TASK DIRECTIONS:
Please transcribe every record below exactly, leaving out the pictures.

DATA PROVIDED Start Marker

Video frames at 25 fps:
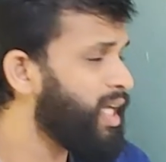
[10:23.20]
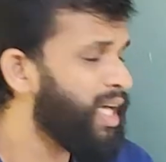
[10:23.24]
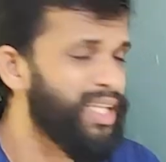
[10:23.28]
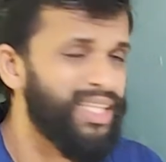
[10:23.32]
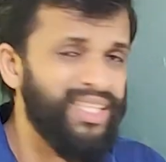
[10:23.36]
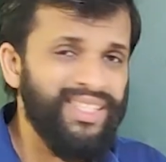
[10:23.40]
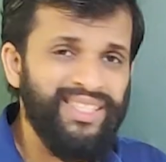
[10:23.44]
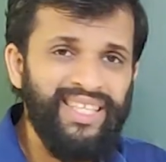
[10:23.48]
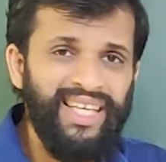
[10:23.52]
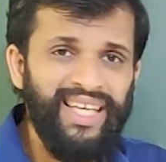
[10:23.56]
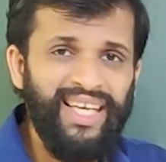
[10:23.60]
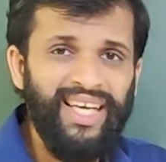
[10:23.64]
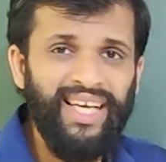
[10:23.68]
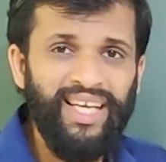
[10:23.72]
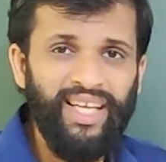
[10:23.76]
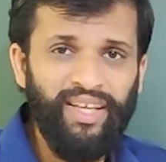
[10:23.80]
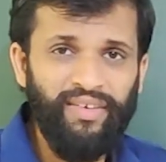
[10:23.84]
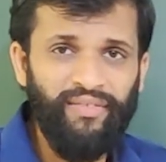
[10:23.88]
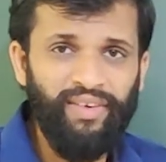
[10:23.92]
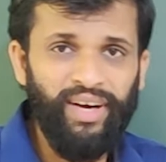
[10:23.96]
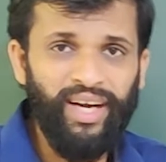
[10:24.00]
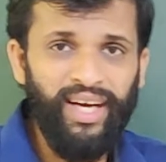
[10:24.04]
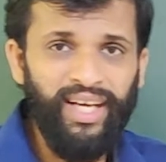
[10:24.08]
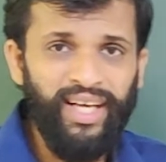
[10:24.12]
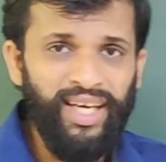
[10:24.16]
the other side and
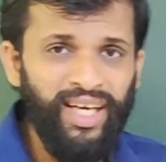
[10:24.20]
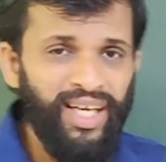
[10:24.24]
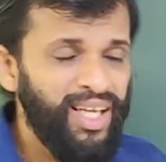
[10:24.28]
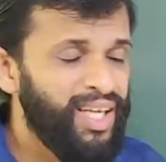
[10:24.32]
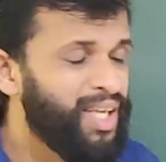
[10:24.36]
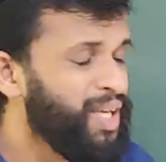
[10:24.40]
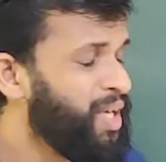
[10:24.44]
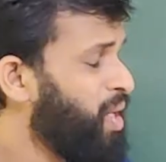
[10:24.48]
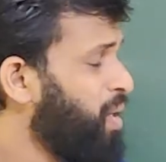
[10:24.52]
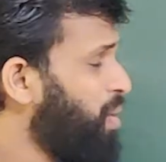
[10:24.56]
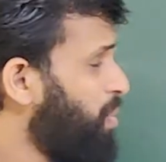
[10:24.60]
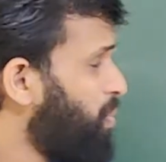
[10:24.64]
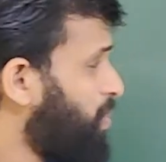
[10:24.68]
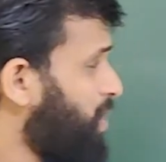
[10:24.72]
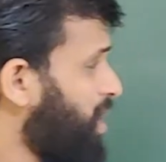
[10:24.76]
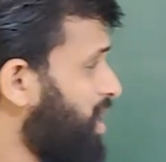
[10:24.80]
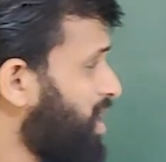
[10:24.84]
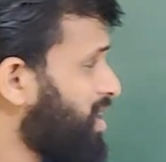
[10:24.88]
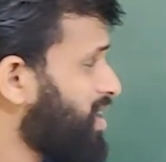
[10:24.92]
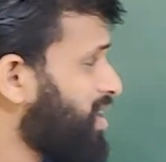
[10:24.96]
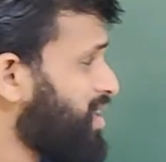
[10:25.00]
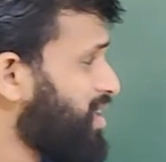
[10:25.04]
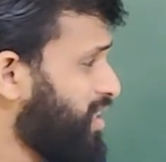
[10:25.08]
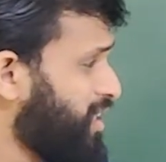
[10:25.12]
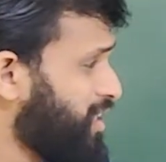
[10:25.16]
divide it,
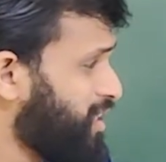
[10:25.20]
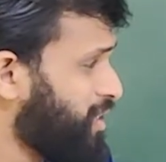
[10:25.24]
but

DATA PROVIDED End Marker

OUTPUT OF THE EXERCISE:
Video frames at 25 fps:
[10:23.20]
[10:23.24]
[10:23.28]
[10:23.32]
[10:23.36]
[10:23.40]
[10:23.44]
[10:23.48]
[10:23.52]
[10:23.56]
[10:23.60]
[10:23.64]
[10:23.68]
[10:23.72]
[10:23.76]
[10:23.80]
[10:23.84]
[10:23.88]
[10:23.92]
[10:23.96]
[10:24.00]
[10:24.04]
[10:24.08]
[10:24.12]
[10:24.16]
the other side and
[10:24.20]
[10:24.24]
[10:24.28]
[10:24.32]
[10:24.36]
[10:24.40]
[10:24.44]
[10:24.48]
[10:24.52]
[10:24.56]
[10:24.60]
[10:24.64]
[10:24.68]
[10:24.72]
[10:24.76]
[10:24.80]
[10:24.84]
[10:24.88]
[10:24.92]
[10:24.96]
[10:25.00]
[10:25.04]
[10:25.08]
[10:25.12]
[10:25.16]
divide it,
[10:25.20]
[10:25.24]
but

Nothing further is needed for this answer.